Work instructions >> Transcribe every entry word for word, but skip the images.

##### Available data

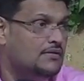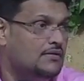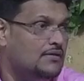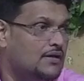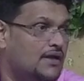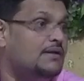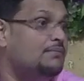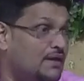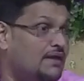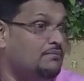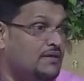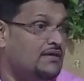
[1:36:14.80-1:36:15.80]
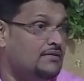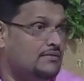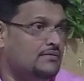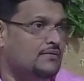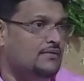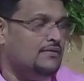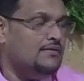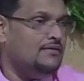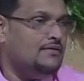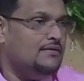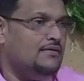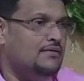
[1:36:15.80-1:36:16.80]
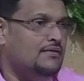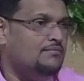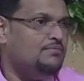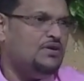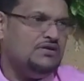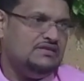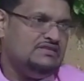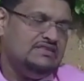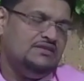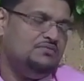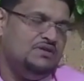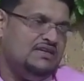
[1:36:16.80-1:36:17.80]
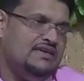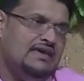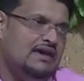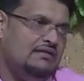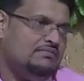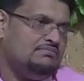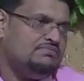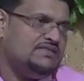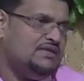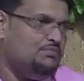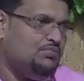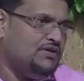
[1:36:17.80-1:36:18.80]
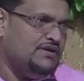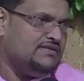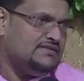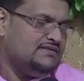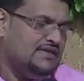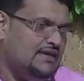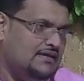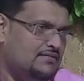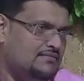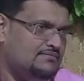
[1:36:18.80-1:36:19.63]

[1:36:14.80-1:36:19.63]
And you blame me. Pundits say we can't say prayers here.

##########

Response box >>
[1:36:14.80-1:36:15.80]
[1:36:15.80-1:36:16.80]
[1:36:16.80-1:36:17.80]
[1:36:17.80-1:36:18.80]
[1:36:18.80-1:36:19.63]

[1:36:14.80-1:36:19.63]
And you blame me. Pundits say we can't say prayers here.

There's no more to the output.